Net Sales 1,650.0 billion yen
(a decrease of 50.0 billion yen/2.9% from the initial forecast)
(a decrease of 20.1 billion yen/
1.2% compared with the previous fiscal year)
Operating Income 143.0 billion yen
(a decrease of 7.0 billion yen/4.7% from the initial forecast)
(a decrease of 6.8 billion yen/
4.5% compared with the previous fiscal year)
Ordinary Income 140.0 billion yen
(a decrease of 15.0 billion yen/9.7% from the initial forecast)
(a decrease of 14.8 billion yen/
9.6% compared with the previous fiscal year)
Net Income Attributed to Owners of Parents 95.0 billion yen
(a decrease of 8.0 billion yen/7.8% from the initial forecast)
(a decrease of 6.6 billion yen/
6.5% compared with the previous fiscal year)

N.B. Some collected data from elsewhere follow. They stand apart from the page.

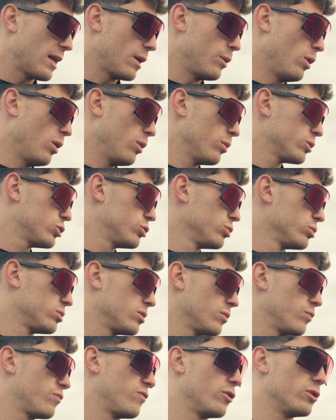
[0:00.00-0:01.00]
I will always choose
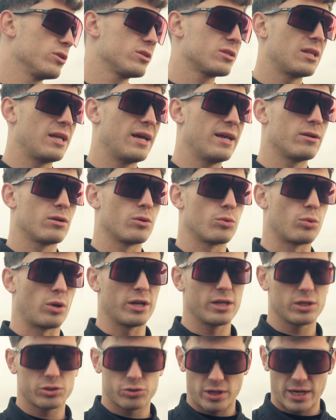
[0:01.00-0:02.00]
the first lane on the
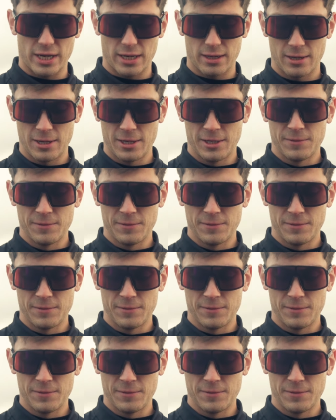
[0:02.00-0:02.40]
running track.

Actual exchange rates for the previous consolidated fiscal year
(year ended December 31, 2017)

Previously-announced forecasts

New revised forecast

(U.S. dollar / euro)

112 / 127

105 / 130

(4th quarter)
110 / 130
(Annual)
110 / 131

(Indonesian rupiah and Brazilian real v.s. U.S. dollar)

13,400 / 3.2

13,300 / 3.3

(4th quarter)
15,200 / 3.7
(Annual)
14,300 / 3.7

Basic policy concerning profit distribution and dividends for the current and subsequent fiscal year

Recognizing that shareholders' interests represent one of the Company's highest management priorities, the Company has been striving to meet shareholder expectations by working to maximize its corporate value.
With regards to dividends, the Company is aiming toward a payout ratio of 30% of net income attributed to owners of parents and focusing on maintaining and increasing a stable financial platform and increasing new growth investment and stock dividends.
Regarding dividends for the period, while there are changes in the anticipated consolidated business results for the fiscal year ending December 31, 2018, the forecast dividend for the year will be maintained at the initial forecast of 90 yen per share, and the final dividend will therefore be 45 yen per share.